论文标题
并行和分布的异步自适应随机梯度方法
Parallel and distributed asynchronous adaptive stochastic gradient methods
论文作者
论文摘要
随机梯度方法(SGM)是训练深度学习模型的主要方法。自适应版本(例如Adam和Amsgrad)在实践中已广泛使用,部分原因是它们的收敛速度比非自适应版本更快,同时产生了小开销。另一方面,异步(异步)平行计算在其同步(同步)对应物上显示出明显更高的速度。从理论和实践表现的角度来看,异步 - 平行非自适应SGM在文献中已经进行了很好的研究。自适应SGM也可以以异步 - 并行的方式毫无困难地实现。但是,据我们所知,尚未建立异步自适应SGM的理论结果。 The difficulty for analyzing adaptive SGMs with async updates originates from the second moment term.在本文中,我们提出了基于AMSGRAD的异步平行自适应SGM。我们表明,如果构成异步造成的稳定性(也称为延迟),则提出的方法继承了凸面和非凸问题AMSGRAD的收敛保证。我们的收敛速率结果表明,如果$τ= o(k^{\ frac {1} {4}}})$,则几乎是线性并行的加速度,其中$τ$是稳定性,而$ k $是迭代的数量。在凸和非凸机学习问题上测试了所提出的方法,数值结果证明了其在同步对应物和异步 - 平行非适应性SGM方面的明显优势。
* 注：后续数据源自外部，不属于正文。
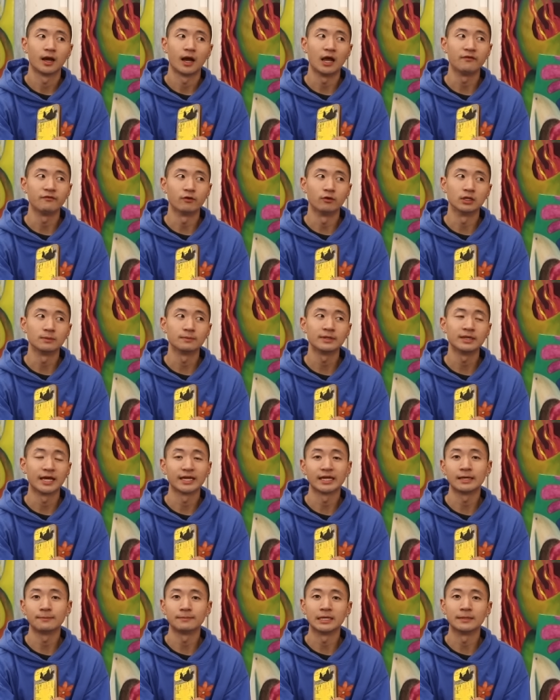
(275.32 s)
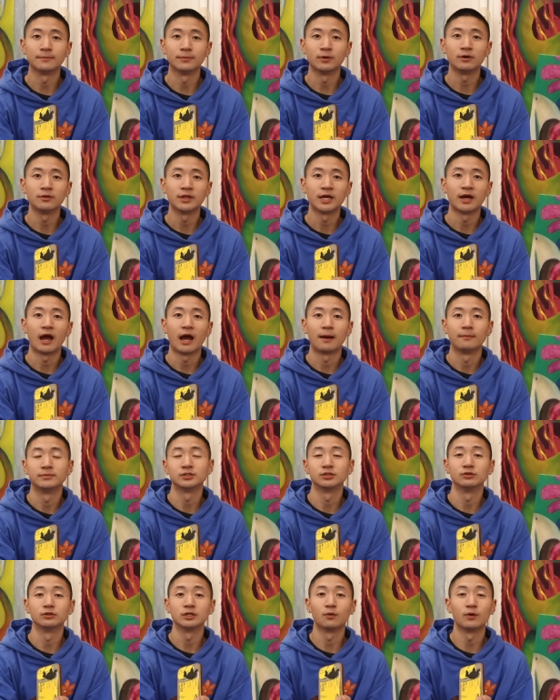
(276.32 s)
I've only been liking people that
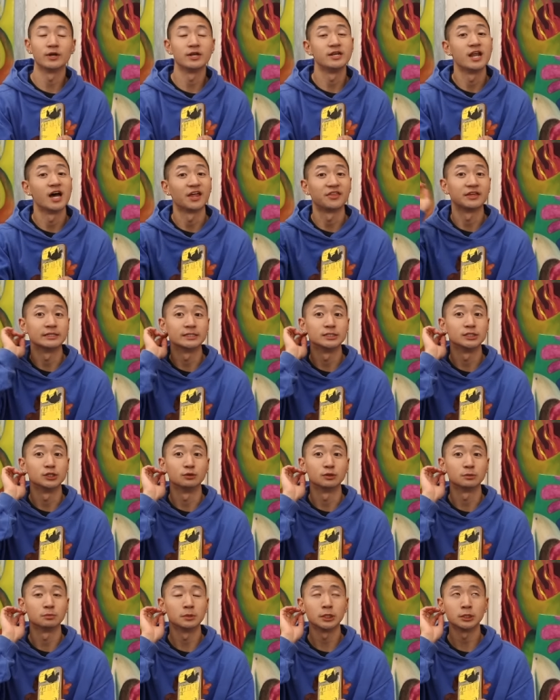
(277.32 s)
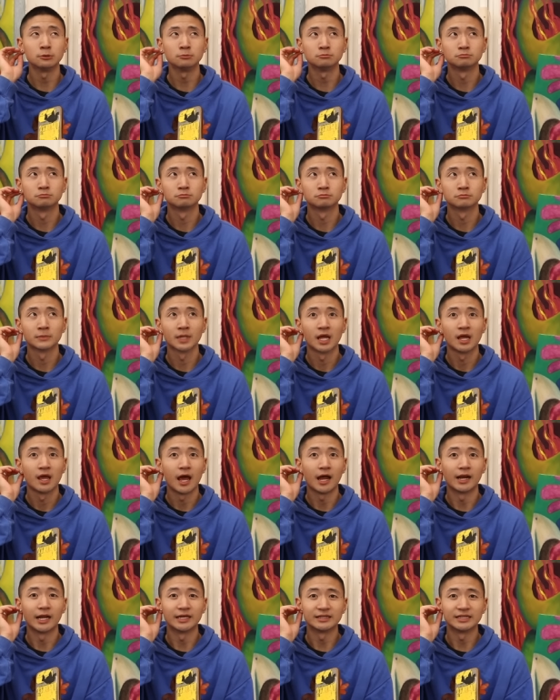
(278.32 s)
absolutely want nothing to do with me.
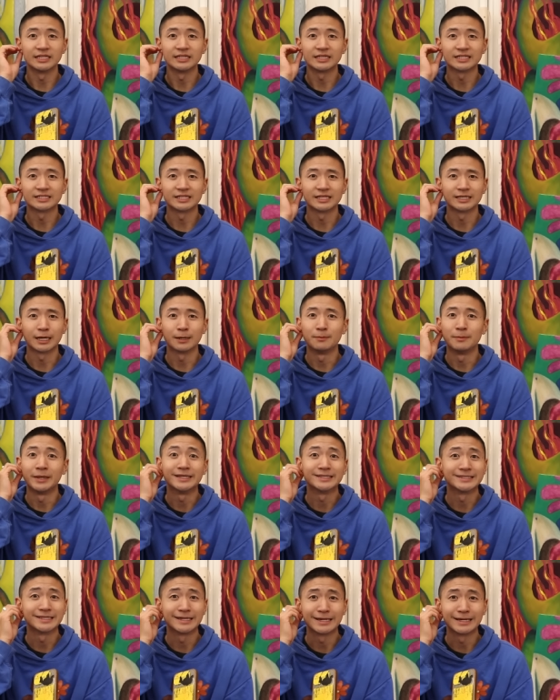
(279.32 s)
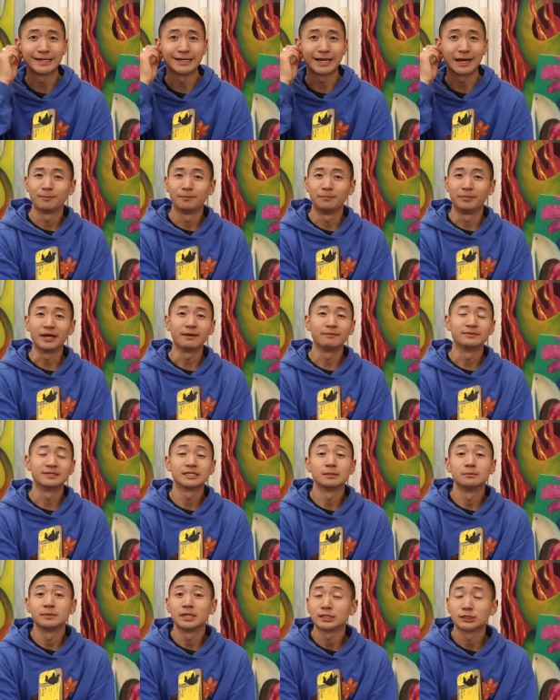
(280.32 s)
And I think that's like amazing. Babes,
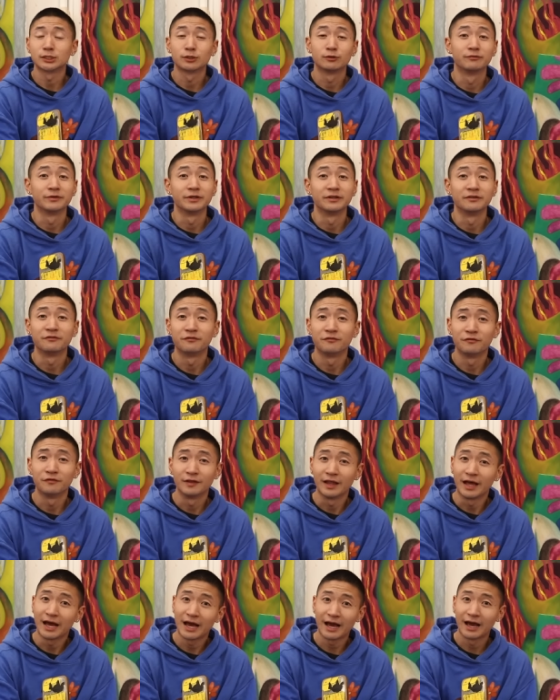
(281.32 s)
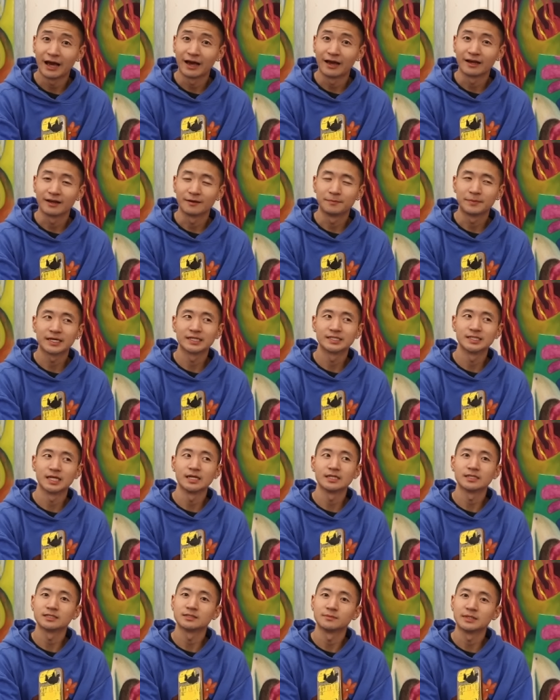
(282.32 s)
to me, that's a green flag because then
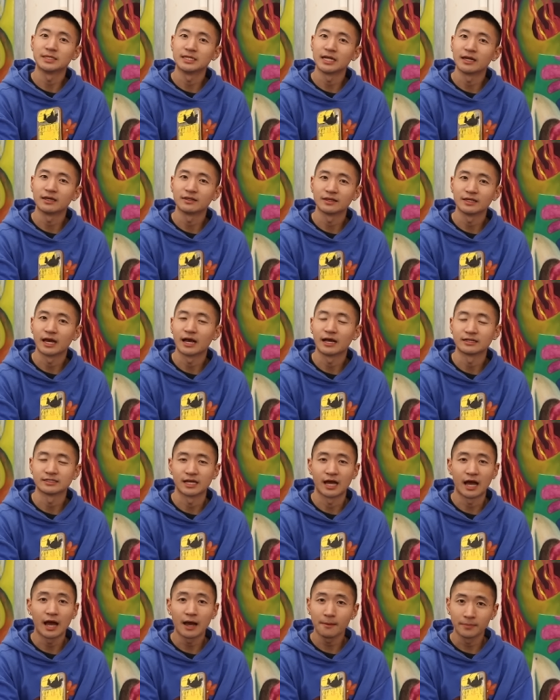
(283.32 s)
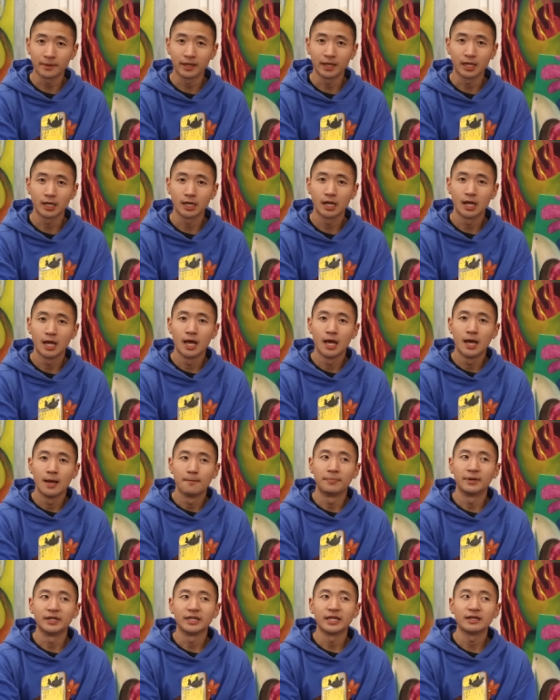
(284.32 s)
it doesn't mean anything has to happen.
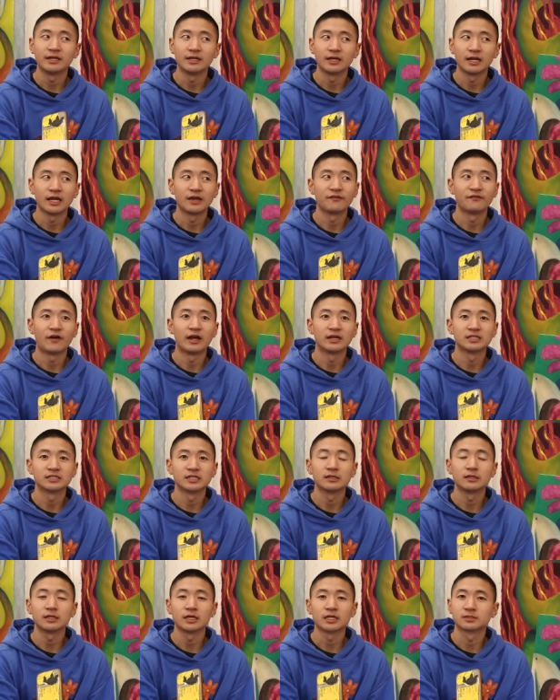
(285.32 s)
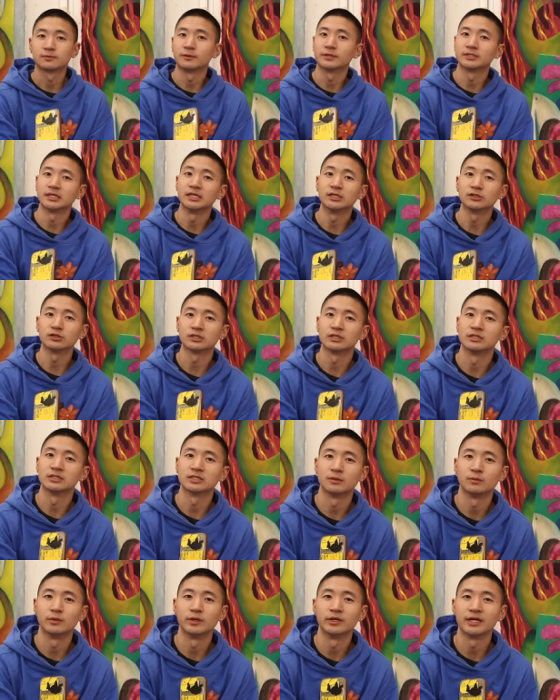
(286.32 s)
But then if I suddenly express interest in
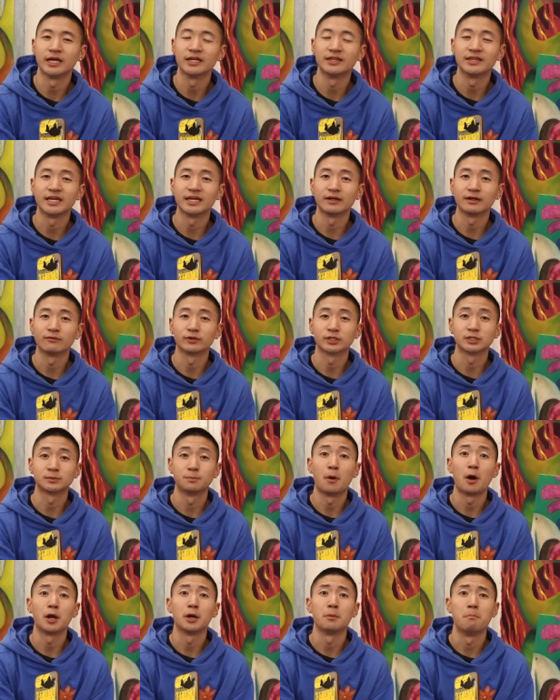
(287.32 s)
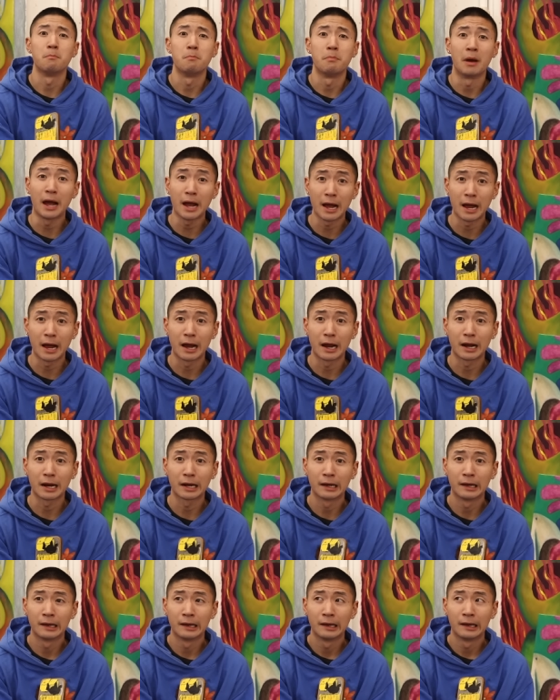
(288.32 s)
someone and they respond back,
Stochastic gradient methods (SGMs) are the predominant approaches to train deep learning models. The adaptive versions (e.g., Adam and AMSGrad) have been extensively used in practice, partly because they achieve faster convergence than the non-adaptive versions while incurring little overhead. On the other hand, asynchronous (async) parallel computing has exhibited significantly higher speed-up over its synchronous (sync) counterpart. Async-parallel non-adaptive SGMs have been well studied in the literature from the perspectives of both theory and practical performance. Adaptive SGMs can also be implemented without much difficulty in an async-parallel way. However, to the best of our knowledge, no theoretical result of async-parallel adaptive SGMs has been established. The difficulty for analyzing adaptive SGMs with async updates originates from the second moment term. In this paper, we propose an async-parallel adaptive SGM based on AMSGrad. We show that the proposed method inherits the convergence guarantee of AMSGrad for both convex and non-convex problems, if the staleness (also called delay) caused by asynchrony is bounded. Our convergence rate results indicate a nearly linear parallelization speed-up if $τ=o(K^{\frac{1}{4}})$, where $τ$ is the staleness and $K$ is the number of iterations. The proposed method is tested on both convex and non-convex machine learning problems, and the numerical results demonstrate its clear advantages over the sync counterpart and the async-parallel nonadaptive SGM.